For the hunting example, something like:
You have a 6 bead relationship with deer. (This will perhaps represent a range of +/- 1)

At the beginning of the encounter with deer you place a d6 under your hand with 1 indicating little trust and 6 indicating fully trusting. When negotiating with the GL you can indicate your trust level (either honestly or dishonestly): You might say "Deer I trust you implicitly and honor your spirit" while spending 2 beads to gain the deer's trust. The goal would be to have the same trust number within the range established by the relationship beads. If the deer trusts, but the hunter does not, then the deer gets killed but the hunter loses relationship beads with the deer (He has offended Deer). If the hunter trusts but the Deer does not then the hunter does not get the deer. If both trust then the hunter gets the deer without offense and (perhaps) gains a relationship bead. IF both do not trust, then the deer is not killed and the hunter loses a relationship bead.

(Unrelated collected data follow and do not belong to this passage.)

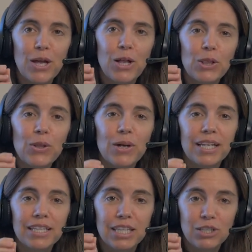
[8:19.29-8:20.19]
look
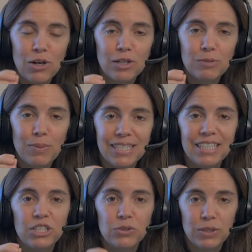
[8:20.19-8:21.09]
at the dog's best
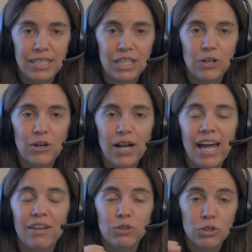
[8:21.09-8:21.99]
interest here.
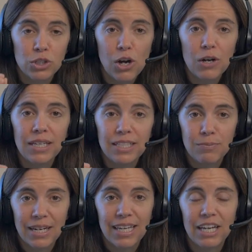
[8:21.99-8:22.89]
And if your dog needs
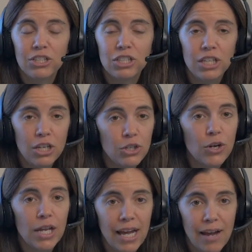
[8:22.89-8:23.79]
medication, you're
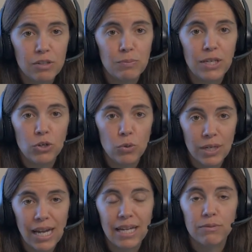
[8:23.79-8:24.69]
going to have to be
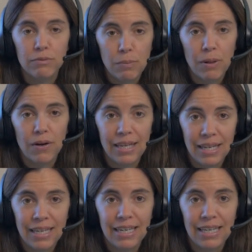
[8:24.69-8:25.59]
creative about
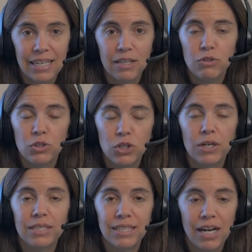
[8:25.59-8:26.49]
getting it in if your
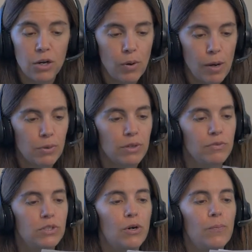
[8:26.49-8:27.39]
dog is not cooperative.
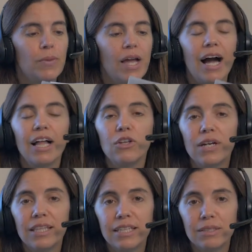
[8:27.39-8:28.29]
So I look
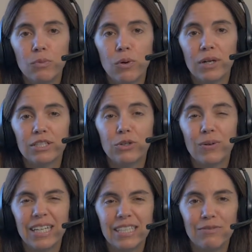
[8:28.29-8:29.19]
at this more as
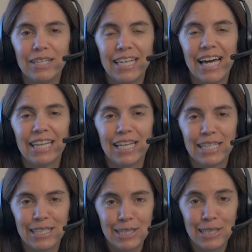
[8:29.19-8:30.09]
creativity and
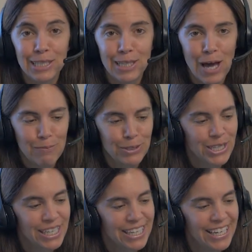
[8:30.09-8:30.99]
less as
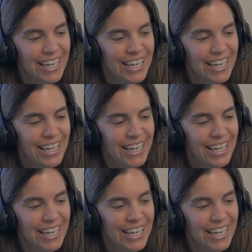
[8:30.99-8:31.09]
deception.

If a lie is told during the negotiation then a relationship bead is lost. (So if the resolution was Trust-Trust, but a lie was told the hunter would not gain a relationship bead.)

In encounters between players, if the player wants mutual trust he would buy his trust number to what he thinks his partner's number is.

Beads gained and lost and other details of the mechanic (The range, etc) would need to be adjusted for gameplay.
--
JimFive

Jason Godesky said...

So what does the die add that you don't get from a binary choice? It seems more complex, but complexity presents a price to pay for a good mechanic, not a goal to pursue.